Material for the task Block Start
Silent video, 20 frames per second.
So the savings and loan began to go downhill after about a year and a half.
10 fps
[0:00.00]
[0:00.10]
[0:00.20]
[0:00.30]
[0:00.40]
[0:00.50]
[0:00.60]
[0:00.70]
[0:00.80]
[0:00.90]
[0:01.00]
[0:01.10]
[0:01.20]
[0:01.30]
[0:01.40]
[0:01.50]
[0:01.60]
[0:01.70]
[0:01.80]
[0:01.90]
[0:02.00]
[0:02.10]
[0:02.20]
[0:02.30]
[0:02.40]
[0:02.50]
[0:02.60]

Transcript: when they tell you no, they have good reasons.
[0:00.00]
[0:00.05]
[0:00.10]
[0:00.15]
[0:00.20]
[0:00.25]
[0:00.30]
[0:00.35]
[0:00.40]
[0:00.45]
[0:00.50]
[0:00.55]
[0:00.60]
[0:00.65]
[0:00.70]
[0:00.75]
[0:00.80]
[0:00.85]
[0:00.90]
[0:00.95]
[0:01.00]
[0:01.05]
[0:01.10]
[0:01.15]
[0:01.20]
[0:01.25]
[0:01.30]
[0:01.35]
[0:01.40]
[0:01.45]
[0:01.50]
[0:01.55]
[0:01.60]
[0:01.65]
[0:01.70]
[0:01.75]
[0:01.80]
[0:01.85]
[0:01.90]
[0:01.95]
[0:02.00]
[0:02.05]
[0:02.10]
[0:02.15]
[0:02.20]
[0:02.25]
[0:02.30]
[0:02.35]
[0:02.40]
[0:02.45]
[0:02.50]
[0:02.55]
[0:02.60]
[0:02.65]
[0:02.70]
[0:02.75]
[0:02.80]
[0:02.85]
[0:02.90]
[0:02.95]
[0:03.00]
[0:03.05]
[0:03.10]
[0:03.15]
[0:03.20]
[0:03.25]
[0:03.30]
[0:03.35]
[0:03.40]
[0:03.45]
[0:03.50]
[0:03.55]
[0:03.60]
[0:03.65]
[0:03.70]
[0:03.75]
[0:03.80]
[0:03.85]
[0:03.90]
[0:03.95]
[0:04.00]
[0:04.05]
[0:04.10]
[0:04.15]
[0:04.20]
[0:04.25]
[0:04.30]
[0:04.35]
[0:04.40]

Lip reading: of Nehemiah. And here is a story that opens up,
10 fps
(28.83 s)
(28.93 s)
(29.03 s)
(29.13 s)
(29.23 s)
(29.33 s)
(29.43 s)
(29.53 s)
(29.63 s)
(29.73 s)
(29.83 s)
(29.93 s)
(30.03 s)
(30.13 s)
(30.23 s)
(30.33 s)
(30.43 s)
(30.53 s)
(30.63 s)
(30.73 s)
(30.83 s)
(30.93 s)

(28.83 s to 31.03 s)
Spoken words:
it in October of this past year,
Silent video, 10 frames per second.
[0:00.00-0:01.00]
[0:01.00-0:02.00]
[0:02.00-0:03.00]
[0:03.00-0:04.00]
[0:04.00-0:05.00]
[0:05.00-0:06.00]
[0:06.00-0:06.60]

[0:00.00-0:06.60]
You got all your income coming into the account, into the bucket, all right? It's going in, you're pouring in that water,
Material for the task Block End
What you are asked to do -
Copy task. Give back the whole listing exactly as written.

Expected answer -
Silent video, 20 frames per second.
So the savings and loan began to go downhill after about a year and a half.
10 fps
[0:00.00]
[0:00.10]
[0:00.20]
[0:00.30]
[0:00.40]
[0:00.50]
[0:00.60]
[0:00.70]
[0:00.80]
[0:00.90]
[0:01.00]
[0:01.10]
[0:01.20]
[0:01.30]
[0:01.40]
[0:01.50]
[0:01.60]
[0:01.70]
[0:01.80]
[0:01.90]
[0:02.00]
[0:02.10]
[0:02.20]
[0:02.30]
[0:02.40]
[0:02.50]
[0:02.60]

Transcript: when they tell you no, they have good reasons.
[0:00.00]
[0:00.05]
[0:00.10]
[0:00.15]
[0:00.20]
[0:00.25]
[0:00.30]
[0:00.35]
[0:00.40]
[0:00.45]
[0:00.50]
[0:00.55]
[0:00.60]
[0:00.65]
[0:00.70]
[0:00.75]
[0:00.80]
[0:00.85]
[0:00.90]
[0:00.95]
[0:01.00]
[0:01.05]
[0:01.10]
[0:01.15]
[0:01.20]
[0:01.25]
[0:01.30]
[0:01.35]
[0:01.40]
[0:01.45]
[0:01.50]
[0:01.55]
[0:01.60]
[0:01.65]
[0:01.70]
[0:01.75]
[0:01.80]
[0:01.85]
[0:01.90]
[0:01.95]
[0:02.00]
[0:02.05]
[0:02.10]
[0:02.15]
[0:02.20]
[0:02.25]
[0:02.30]
[0:02.35]
[0:02.40]
[0:02.45]
[0:02.50]
[0:02.55]
[0:02.60]
[0:02.65]
[0:02.70]
[0:02.75]
[0:02.80]
[0:02.85]
[0:02.90]
[0:02.95]
[0:03.00]
[0:03.05]
[0:03.10]
[0:03.15]
[0:03.20]
[0:03.25]
[0:03.30]
[0:03.35]
[0:03.40]
[0:03.45]
[0:03.50]
[0:03.55]
[0:03.60]
[0:03.65]
[0:03.70]
[0:03.75]
[0:03.80]
[0:03.85]
[0:03.90]
[0:03.95]
[0:04.00]
[0:04.05]
[0:04.10]
[0:04.15]
[0:04.20]
[0:04.25]
[0:04.30]
[0:04.35]
[0:04.40]

Lip reading: of Nehemiah. And here is a story that opens up,
10 fps
(28.83 s)
(28.93 s)
(29.03 s)
(29.13 s)
(29.23 s)
(29.33 s)
(29.43 s)
(29.53 s)
(29.63 s)
(29.73 s)
(29.83 s)
(29.93 s)
(30.03 s)
(30.13 s)
(30.23 s)
(30.33 s)
(30.43 s)
(30.53 s)
(30.63 s)
(30.73 s)
(30.83 s)
(30.93 s)

(28.83 s to 31.03 s)
Spoken words:
it in October of this past year,
Silent video, 10 frames per second.
[0:00.00-0:01.00]
[0:01.00-0:02.00]
[0:02.00-0:03.00]
[0:03.00-0:04.00]
[0:04.00-0:05.00]
[0:05.00-0:06.00]
[0:06.00-0:06.60]

[0:00.00-0:06.60]
You got all your income coming into the account, into the bucket, all right? It's going in, you're pouring in that water,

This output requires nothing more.